INSTRUCTIONS FOR THE TASK: Would you print out all of the data exactly and keep the pictures out of it?
Start of PROVIDED DATA
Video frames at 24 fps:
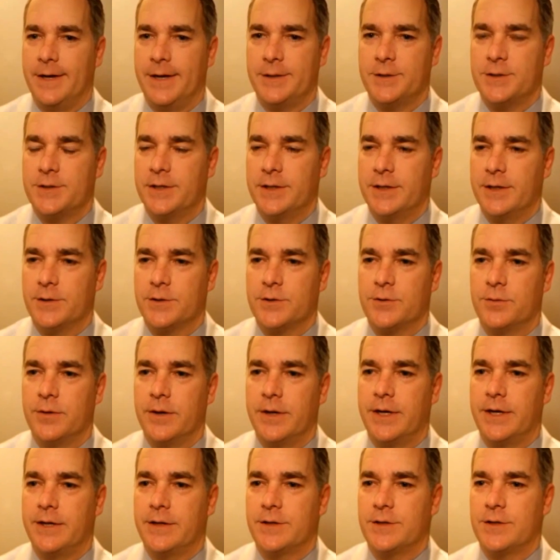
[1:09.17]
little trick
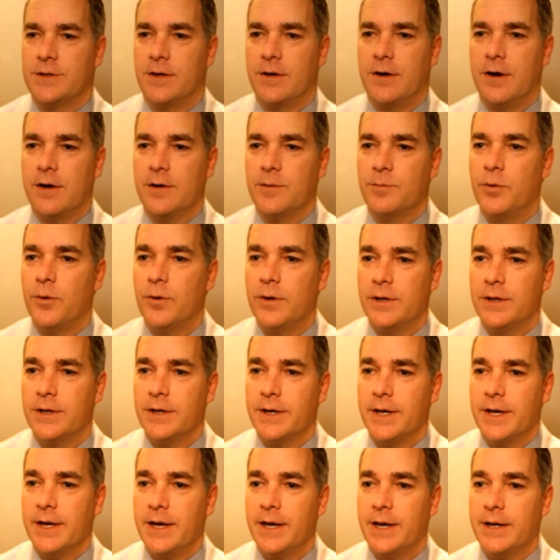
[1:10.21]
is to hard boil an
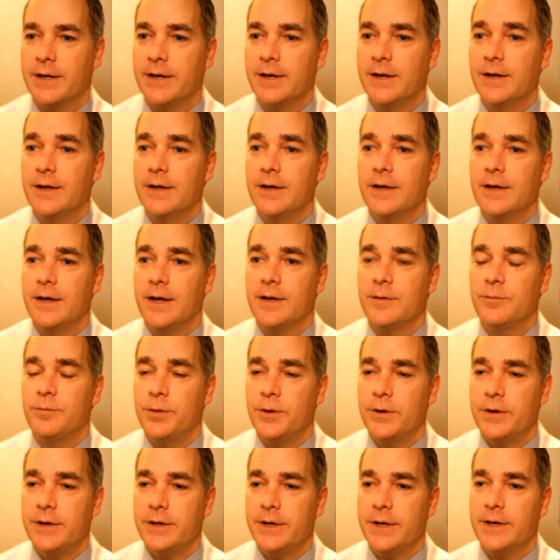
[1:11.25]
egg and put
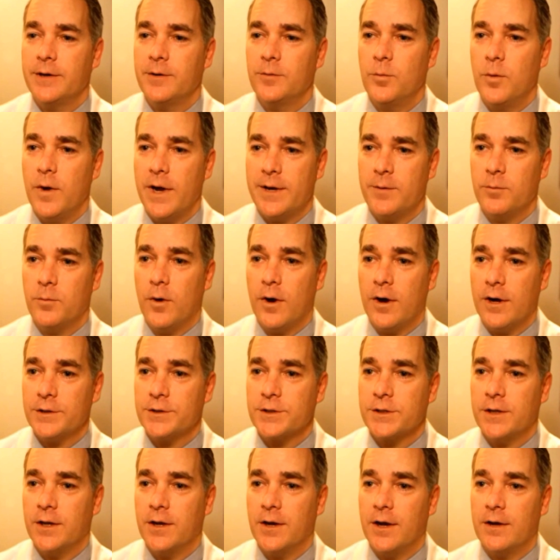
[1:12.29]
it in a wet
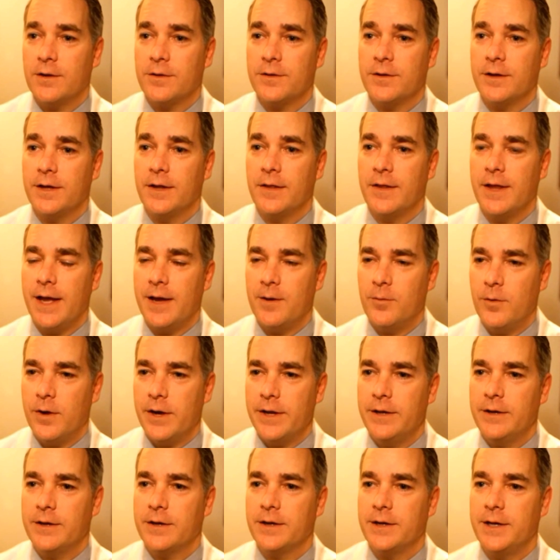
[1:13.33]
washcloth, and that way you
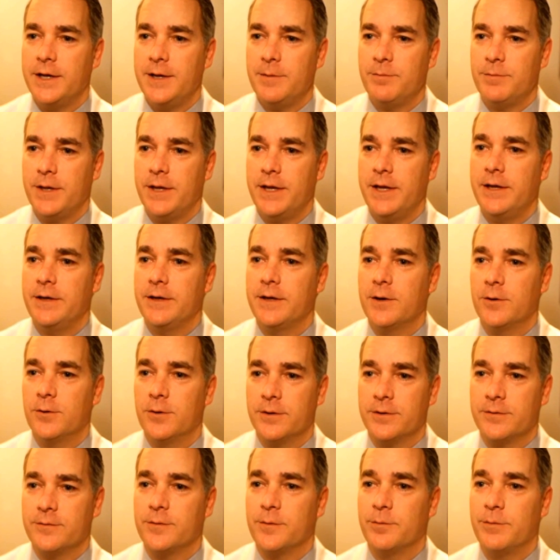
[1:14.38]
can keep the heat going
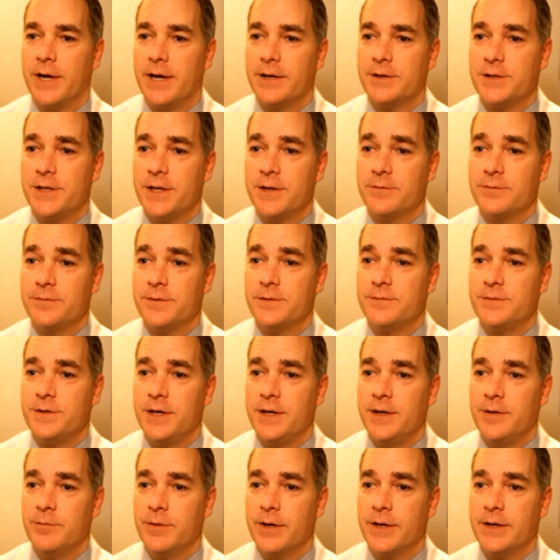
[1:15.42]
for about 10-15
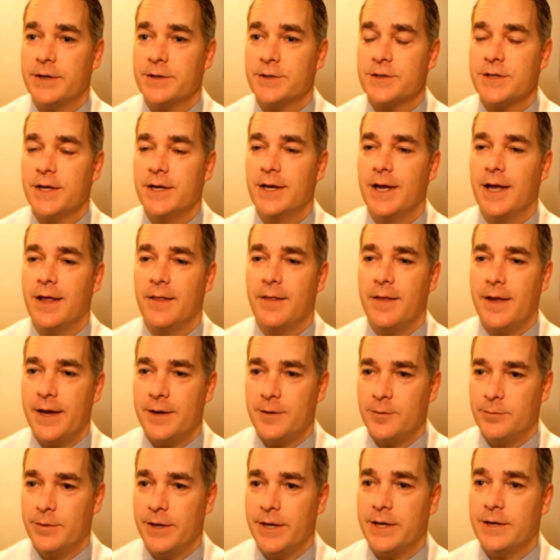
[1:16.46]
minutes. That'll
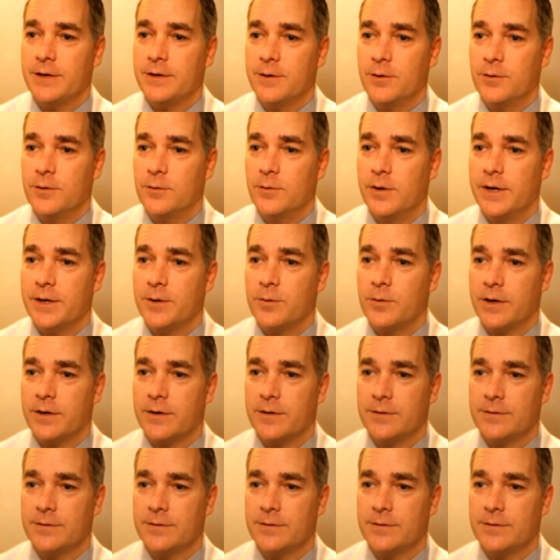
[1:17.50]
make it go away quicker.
End of PROVIDED DATA
SOLUTION TO THIS TASK:
Video frames at 24 fps:
[1:09.17]
little trick
[1:10.21]
is to hard boil an
[1:11.25]
egg and put
[1:12.29]
it in a wet
[1:13.33]
washcloth, and that way you
[1:14.38]
can keep the heat going
[1:15.42]
for about 10-15
[1:16.46]
minutes. That'll
[1:17.50]
make it go away quicker.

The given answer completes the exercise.